WHAT THE TASK REQUIRES
Leave the pictures out and print, word for word, the lines below from the one with "[0:00.00-0:00.30]" through the final line.

[Source data]
::::
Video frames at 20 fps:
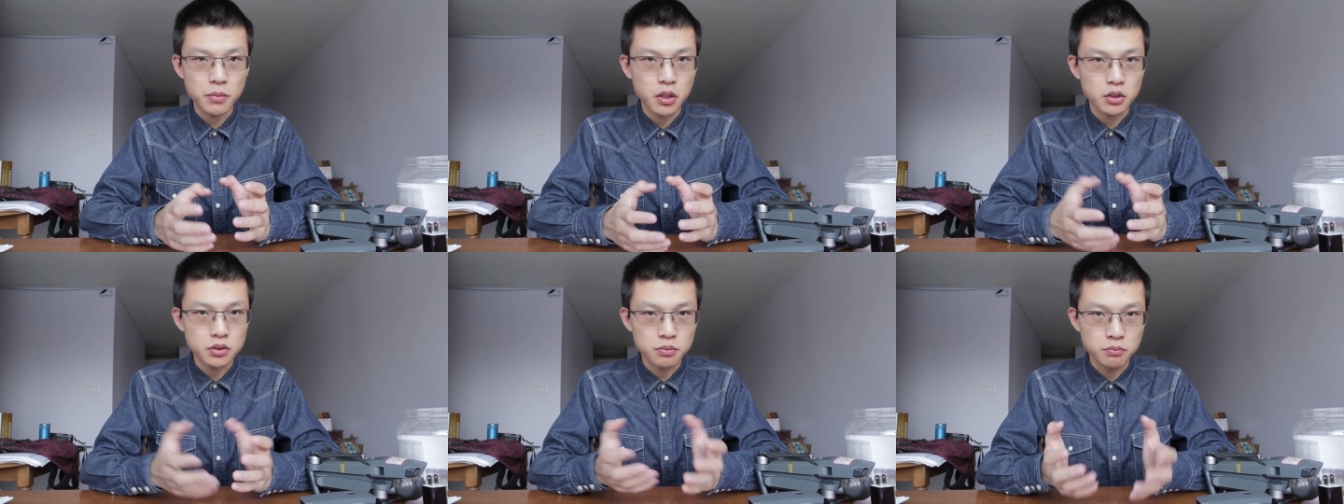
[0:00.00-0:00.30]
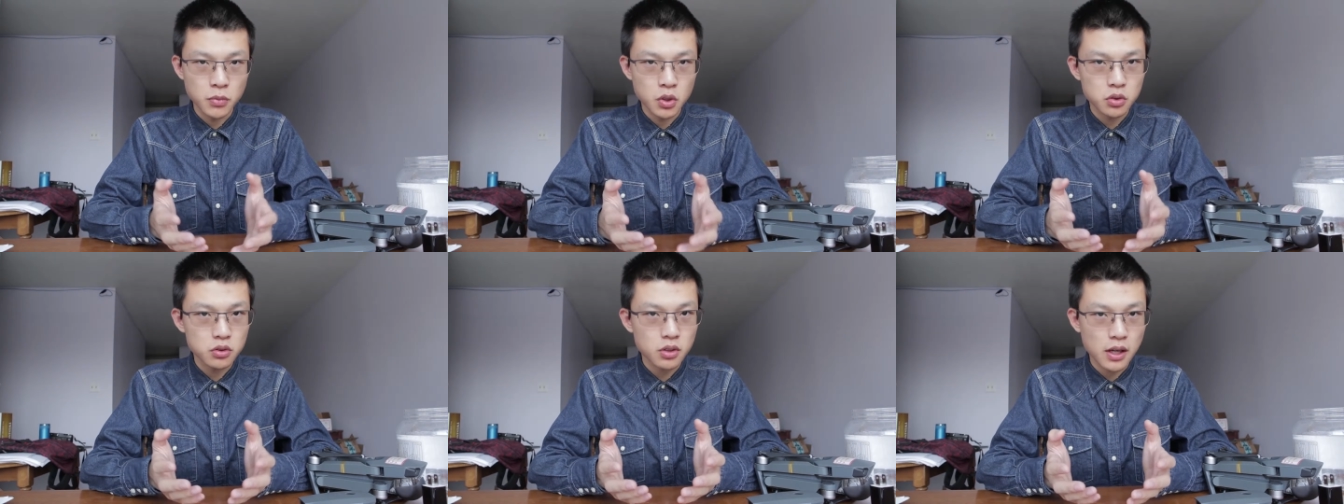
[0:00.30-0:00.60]
because
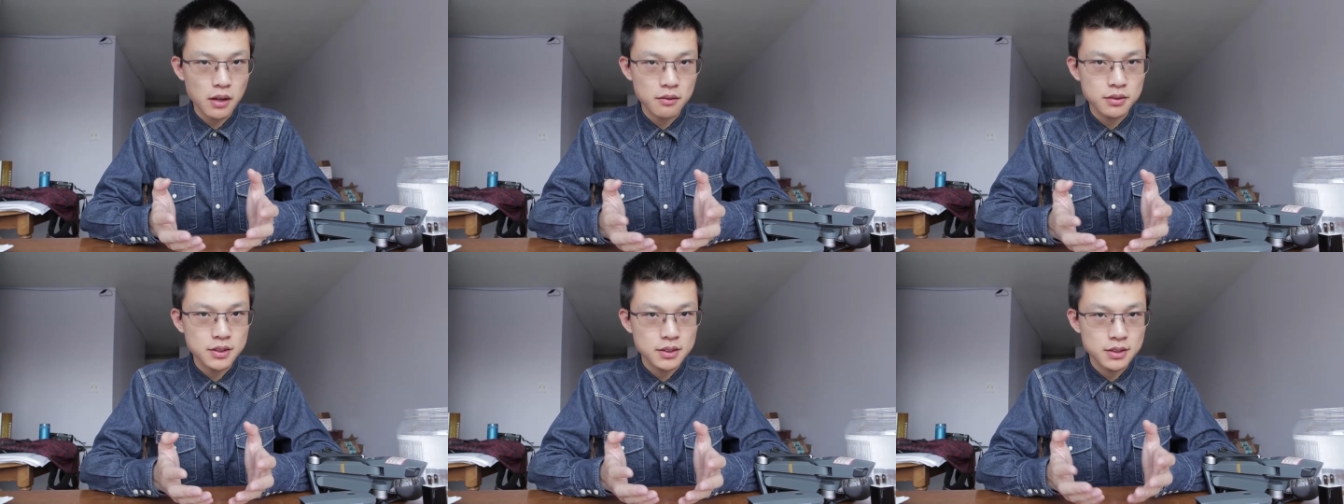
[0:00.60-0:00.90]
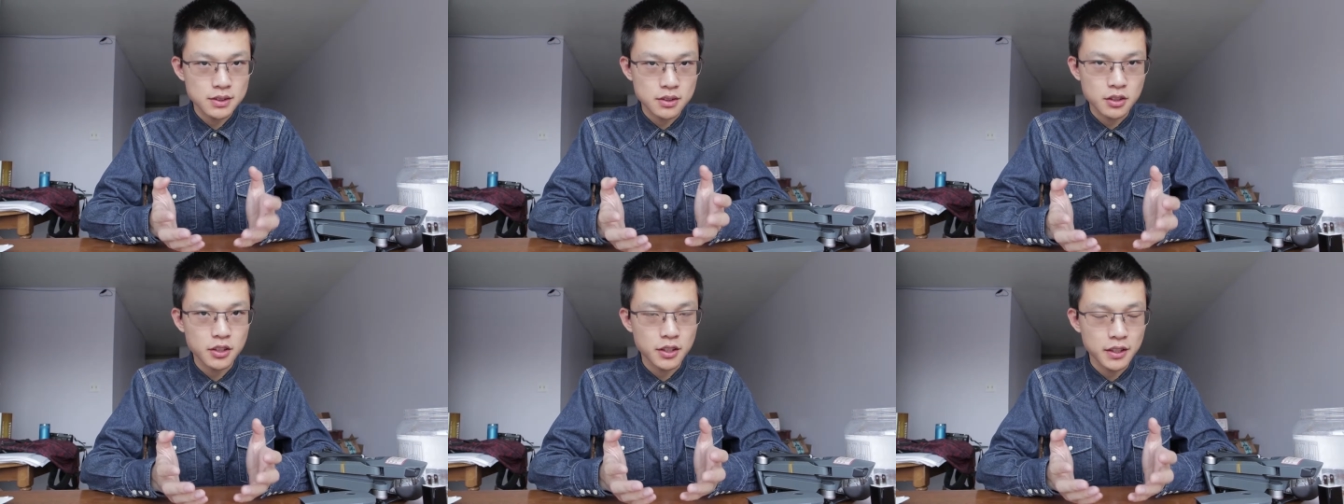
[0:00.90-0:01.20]
motor have
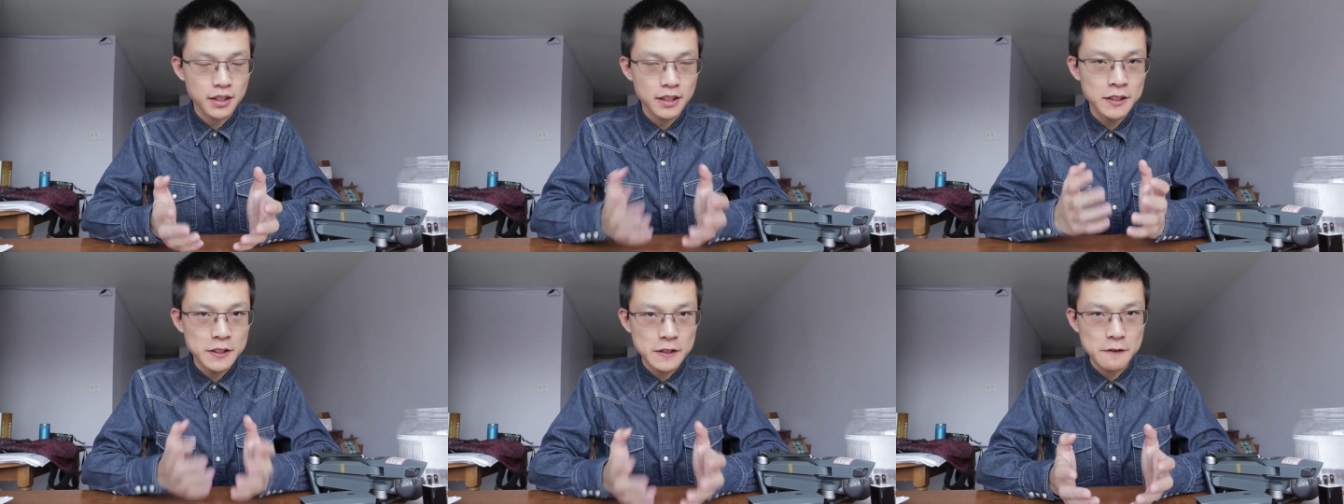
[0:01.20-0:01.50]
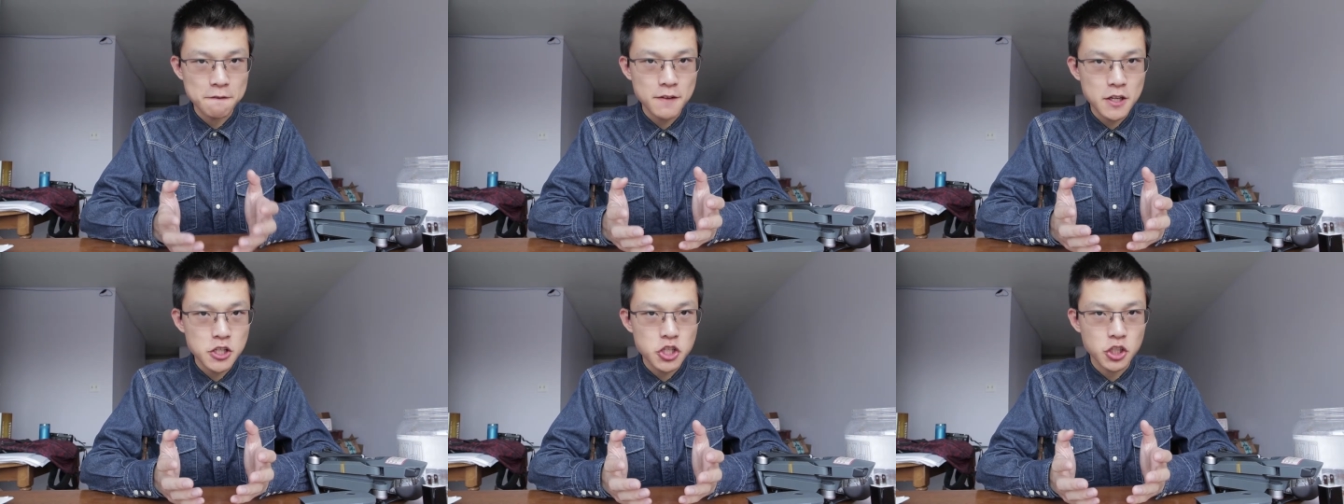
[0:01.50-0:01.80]
certain
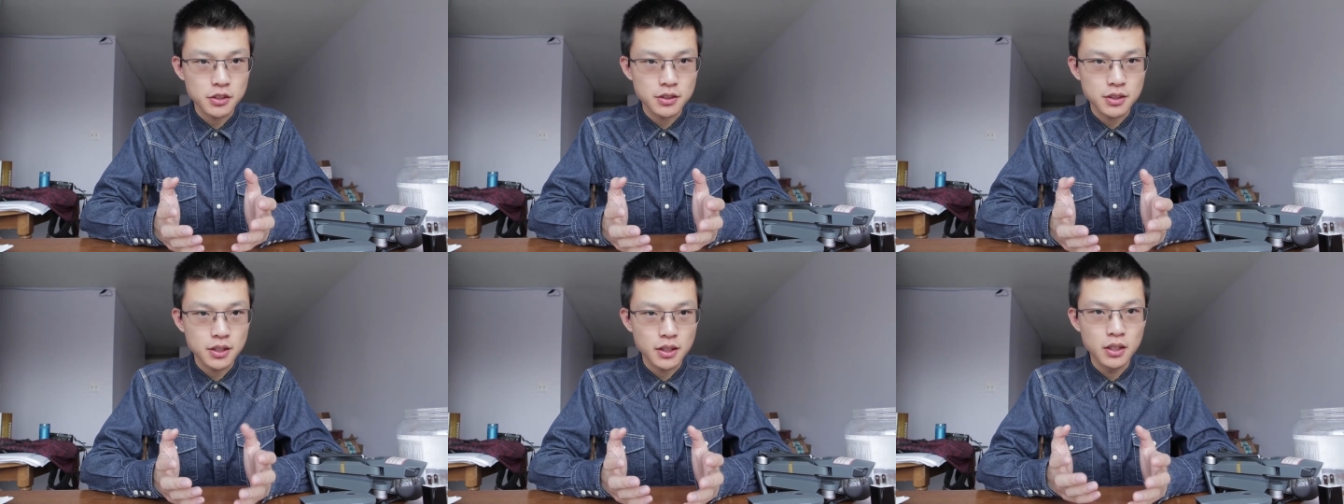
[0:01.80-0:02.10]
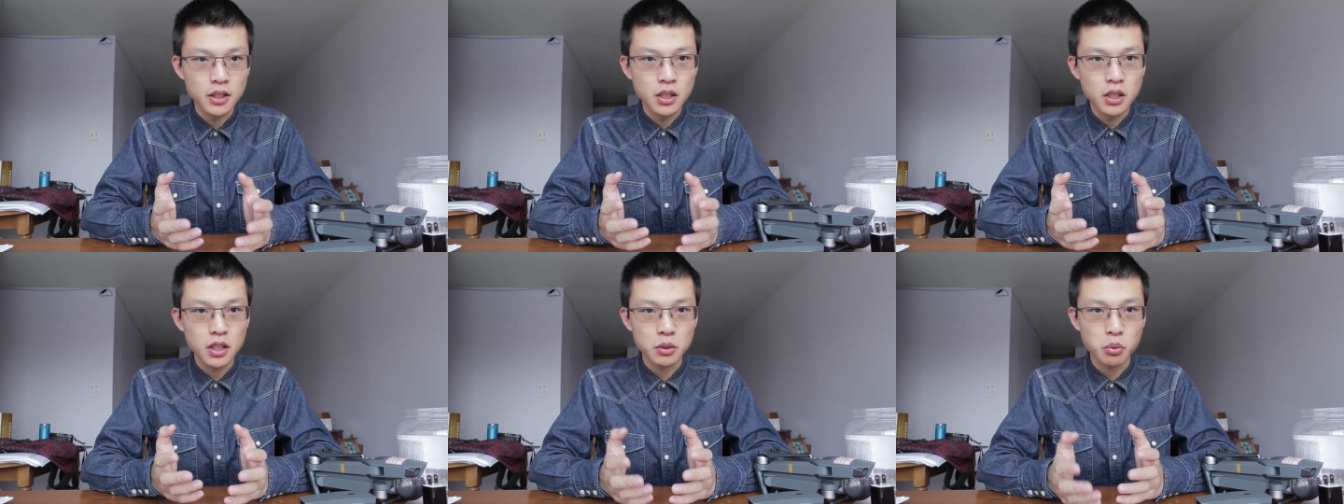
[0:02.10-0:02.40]

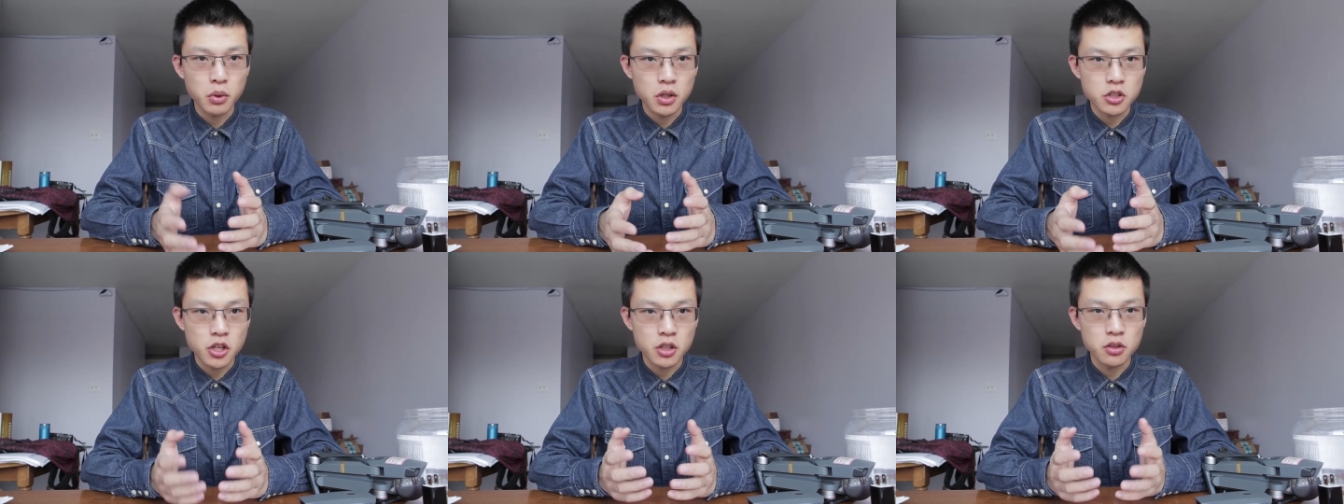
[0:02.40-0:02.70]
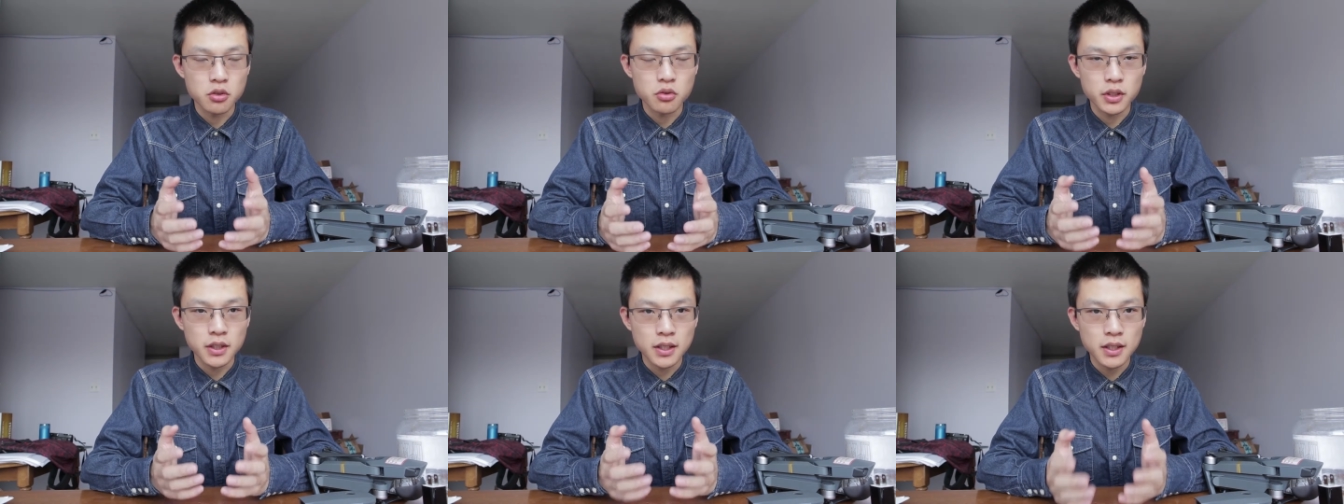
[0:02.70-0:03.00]
inefficiency, it will
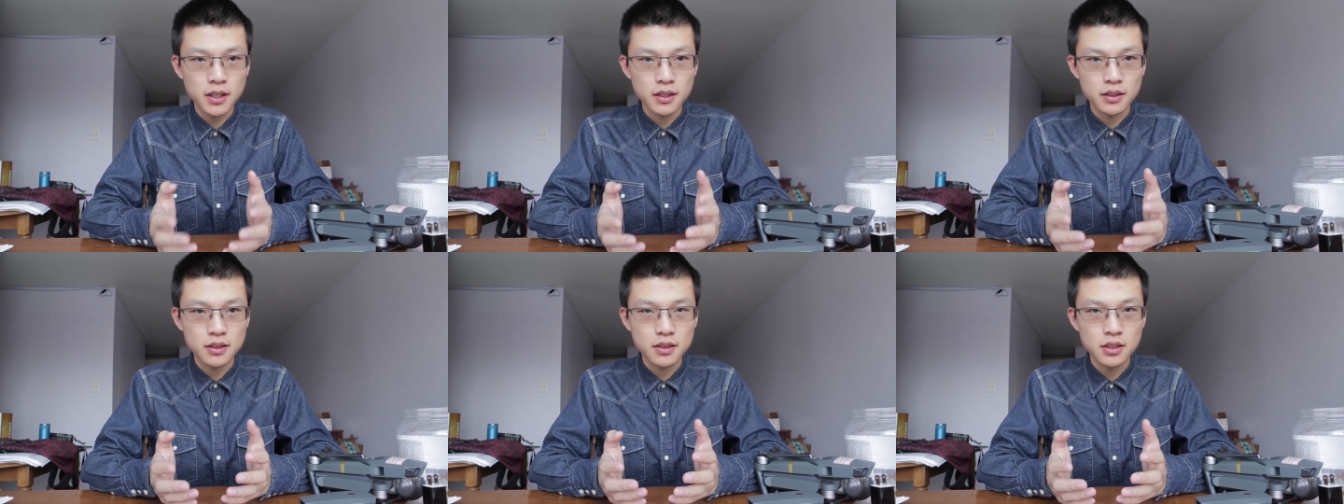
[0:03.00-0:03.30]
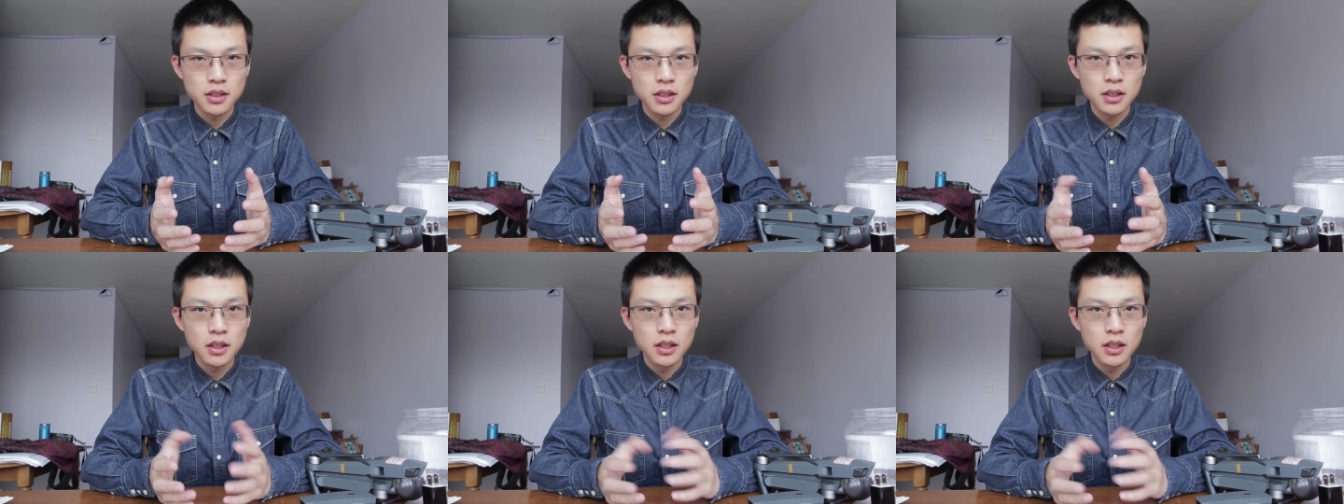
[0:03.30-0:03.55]
generate heat.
::::
REPLY
[0:00.00-0:00.30]
[0:00.30-0:00.60]
because
[0:00.60-0:00.90]
[0:00.90-0:01.20]
motor have
[0:01.20-0:01.50]
[0:01.50-0:01.80]
certain
[0:01.80-0:02.10]
[0:02.10-0:02.40]

[0:02.40-0:02.70]
[0:02.70-0:03.00]
inefficiency, it will
[0:03.00-0:03.30]
[0:03.30-0:03.55]
generate heat.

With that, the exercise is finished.